My firstborn graduates high school in a few weeks. Graduates! It’s very bittersweet for this old mama. It’s so hard to put into words all the emotions that are swirling in my mind.
Chase was nine years old when his daddy passed away. As I said in an earlier blog, no mama should ever have the image of her little boy praying over his daddy’s legs, trying to bring him back to life. That image has always haunted me.
But God showed me something else in that memory today. He showed me Chase’s amazing strength and the faith of a little boy. He reminded me of how Chase played the guitar at his funeral.
Two years later, when Chase was 11, that same strength was resurrected when his grandfather murdered his grandmother only hours after he and Hunter had left their home. I believe God had his hand on my boys. Chase’s faith and belief allowed him to speak at her funeral.
God reminded me of the strength and courage that he has shown during Preston’s trial. I can’t count the times that Chase whispered in my ear that God was in control and that we would be fine.
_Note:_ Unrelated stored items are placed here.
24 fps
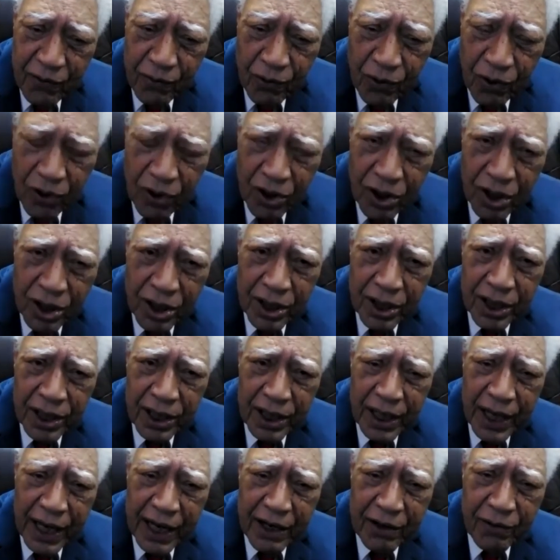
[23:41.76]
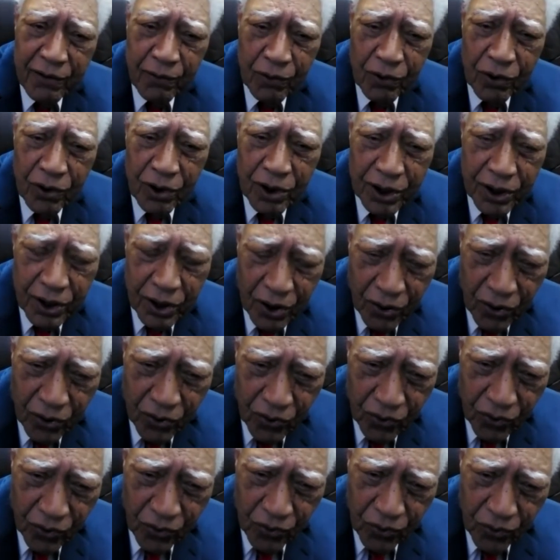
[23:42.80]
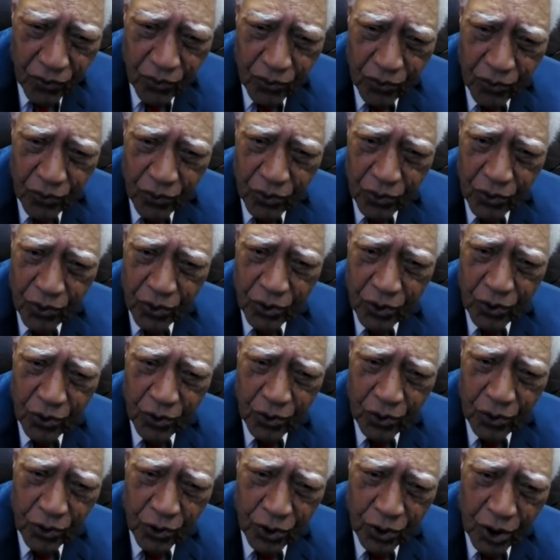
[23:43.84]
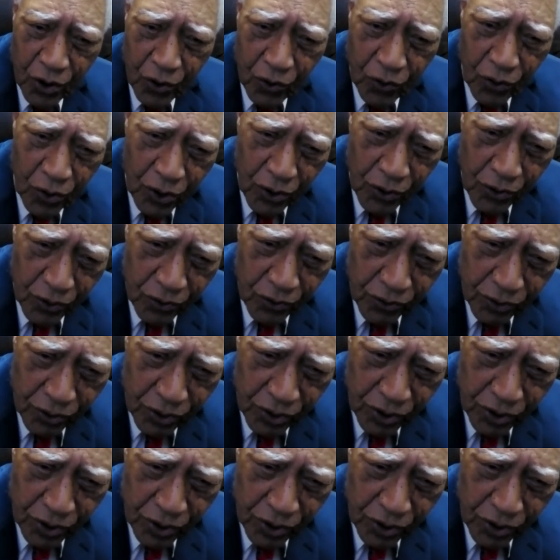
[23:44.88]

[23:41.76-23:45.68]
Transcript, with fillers: the one they the one going going to lose.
I needed those reminders. You see, I’ve been worrying about the details of his graduation. I didn’t have a “village” to help me. I’ve had “villages” that consist of broken families, divorced families, and just the uniqueness of our situation. And these villages don’t always get along with each other. Some for valid reasons, some for selfish reasons. When Joseph died, there was no separation like that what comes with a divorce. I still consider my in-laws to be my in-laws even though I have new in-laws. Confusing, huh?
For graduation, Chase was only given a few tickets to see him walk across that stage in person. Who gets the Golden tickets?? If you invite someone from that village, it will upset someone from this village over here. I was making myself sick!
God reminded me what’s most important to Chase. His family. And that doesn’t mean blood. Chase loves everyone.
Chase handpicked every ticket holder. We support his decisions. This is his day and it’s our prayer that the villages can co-mingle among each other. Chase should not and will not choose between his villages…. because they are all a part of who he is.
I’ve still got a lot to learn from this kid!